Everything You Need to Know About dbt Packages: A Comprehensive Guide

Last Modified: October 13th, 2023

DBT PACKAGES FI

Organizations are adopting advanced analytics tools and technologies to comprehend their data as the world becomes more data-driven. dbt, an open-source software that converts raw data into analytics-ready datasets, has become popular recently. One of dbt’s significant benefit is its ability to create and distribute reusable code through dbt packages. This includes SQL queries, macros, and models. 

This article will explore dbt packages, including their definition, functionality, and benefits for data teams. Regardless of your experience with dbt, this article will help you understand the value of dbt packages and how they can simplify your data transformation process.

What are dbt Packages?

dbt packages: libraries

Software developers often break down their code into smaller modules called libraries. These libraries assist programmers in working more efficiently by allowing them to concentrate on their specific business logic rather than having to write code that someone else has already spent time refining.

In dbt, these libraries are referred to as packages. Many analytical challenges that you might face are common across organizations. dbt packages can help with these challenges, and that makes them very powerful and useful.
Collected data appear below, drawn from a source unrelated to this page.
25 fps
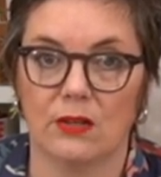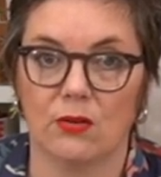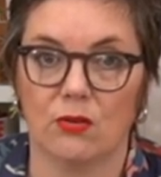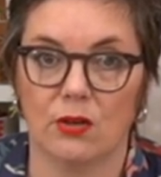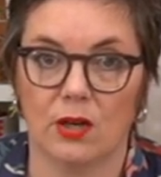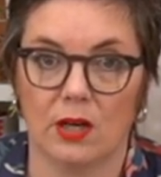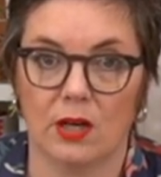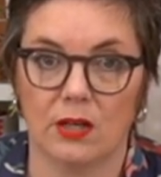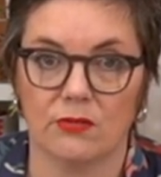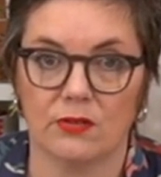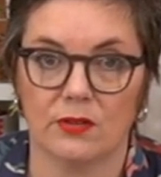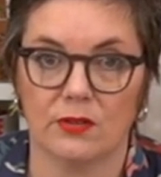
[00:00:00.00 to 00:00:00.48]
or
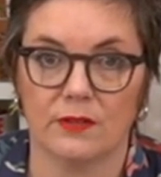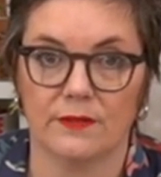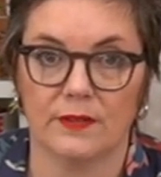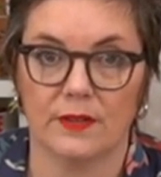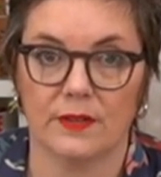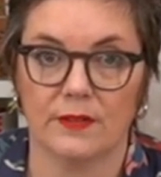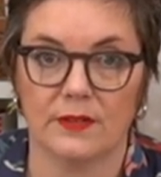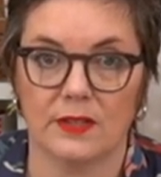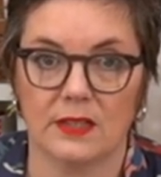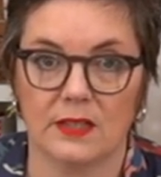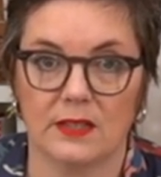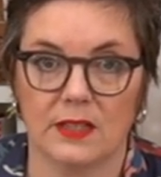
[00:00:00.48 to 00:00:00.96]
your
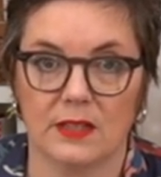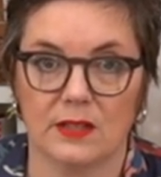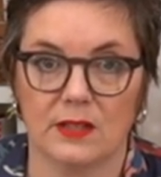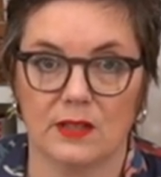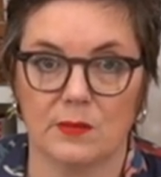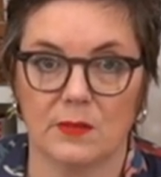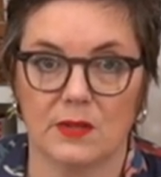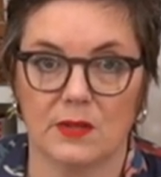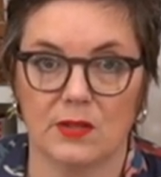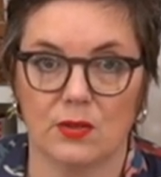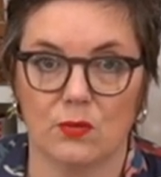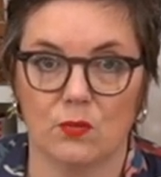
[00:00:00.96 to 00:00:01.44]
150
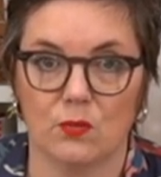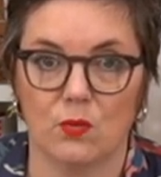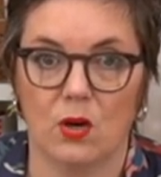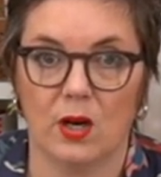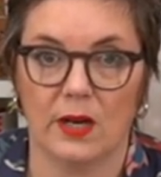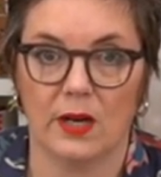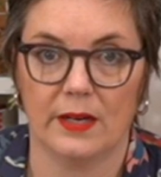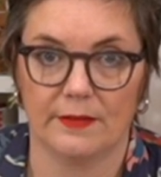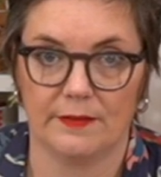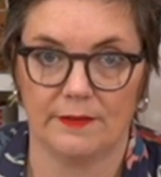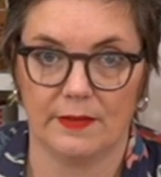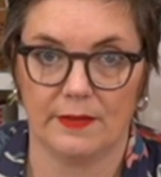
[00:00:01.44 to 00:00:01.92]
centimeter
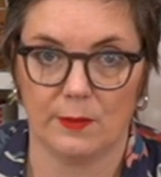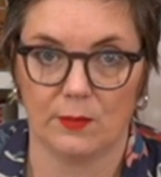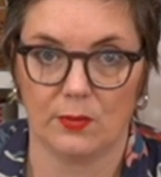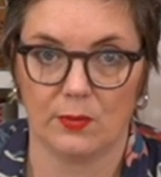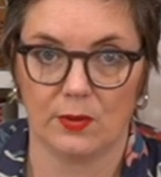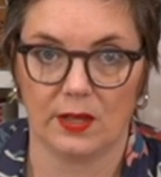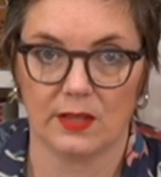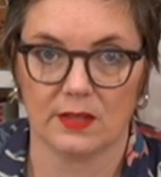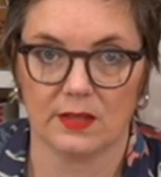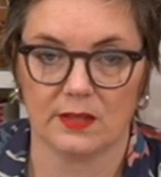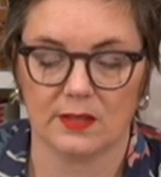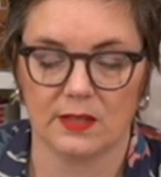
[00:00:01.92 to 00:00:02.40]
wide
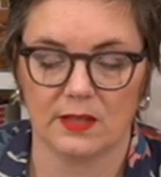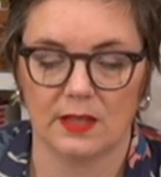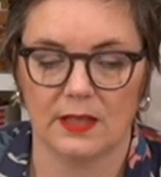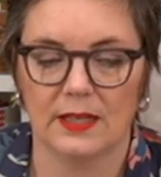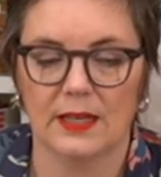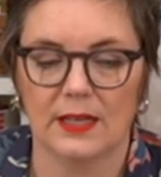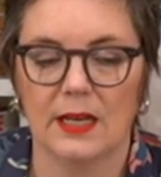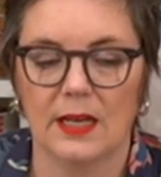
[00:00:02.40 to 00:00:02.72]
fabrics.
The central location for dbt packages is the package hub, which is established by dbt. You can conveniently import packages into your dbt project and keep them updated.

Types of dbt Packages

There are two types of dbt packages:

  • Internal packages: These packages are created and managed within your own dbt project. They are used to organize and modularize your project, making it easier to manage and maintain over time. Internal packages can contain any code or resources that are confidential and specific to your project.
  • External packages: These packages are created and maintained by third-party developers or dbt users and can be easily shared and installed across multiple projects. They are stored in a public registry, such as the dbt Hub, and can be easily installed and managed using the dbt install command. External packages can contain a wide range of resources, including macros, tests, and models, and can be used to extend the functionality of dbt or solve specific data modeling challenges.
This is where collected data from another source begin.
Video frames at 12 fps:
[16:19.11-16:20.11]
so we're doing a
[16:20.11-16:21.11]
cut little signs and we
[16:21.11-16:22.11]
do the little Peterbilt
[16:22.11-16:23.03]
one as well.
Importance of dbt Packages

  • Reusability: Packages allow you to create modular, reusable code that can be shared across multiple dbt projects. This can save you time and effort, as you don’t have to recreate the same code or logic for each project. It also promotes consistency and standardization across your organization’s data models.
  • Consistency: Packages can help you maintain consistency across your data models, allowing you to define and reuse common business logic, data transformations, and tests. This ensures your data models are consistent, accurate, and up-to-date across different projects and teams.
  • Collaboration: Packages can be created and shared by different members of your organization or the dbt community, allowing you to benefit from the collective knowledge and experience of others. This promotes collaboration and knowledge-sharing and can help your organization solve data modeling challenges more efficiently.
  • Scalability: As your organization grows and your data needs become more complex, packages can help you scale your data models more effectively. By creating reusable code and resources, you can avoid manually updating and maintaining every data model as your data sources and business requirements change.
  • Versioning: Packages can be versioned, allowing you to track changes and updates to your code over time. This ensures that you can easily roll back to previous versions if necessary and helps prevent data modeling errors or inconsistencies.
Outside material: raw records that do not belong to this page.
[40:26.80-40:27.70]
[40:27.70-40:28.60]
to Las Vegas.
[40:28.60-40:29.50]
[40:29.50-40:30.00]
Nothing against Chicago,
How to Install dbt Packages?

To install dbt packages, follow these steps:

  • Step 1: Create a “packages.yml” file in your dbt project.
  • Step 2: Enter the packages you need and their version number. For example,
packages:
  - package: dbt-labs/snowplow
    version: 0.7.0

  - git: "https://github.com/dbt-labs/dbt-utils.git"
    revision: 0.9.2

  - local: /opt/dbt/redshift
  • Step 3: Run the “dbt deps” command.

All your packages get installed in the dbt_packages directory by default.

There are many dbt packages available for you to choose from. We will discuss a few of them:

  • dbt-utils:  It’s impossible to avoid using this package since it’s the most essential package and is required for many other dbt packages. This package includes macros that apply to various dbt projects and can be utilized repeatedly. It’s the fundamental package that shouldn’t be overlooked. It has multiple functions like equal_row_count, at_least_one, not_empty_string, etc. It also has SQL generators that make SQL coding much simpler, like date_spine, group_by, pivot, unpivot, etc.
  • codegen: Among its many other functions, Codegen can easily produce the .yml files for all of your sources on a schedule using:
{{ codegen.generate_source('<schema>',database_name = '<database>') }}

Or, make the .yml file for a given model:

{{ codegen.generate_model_yaml(model_name='<model>') }}

Input the aforementioned commands into a Scratchpad and click on Build. The output is your complete .yml with proper indentation.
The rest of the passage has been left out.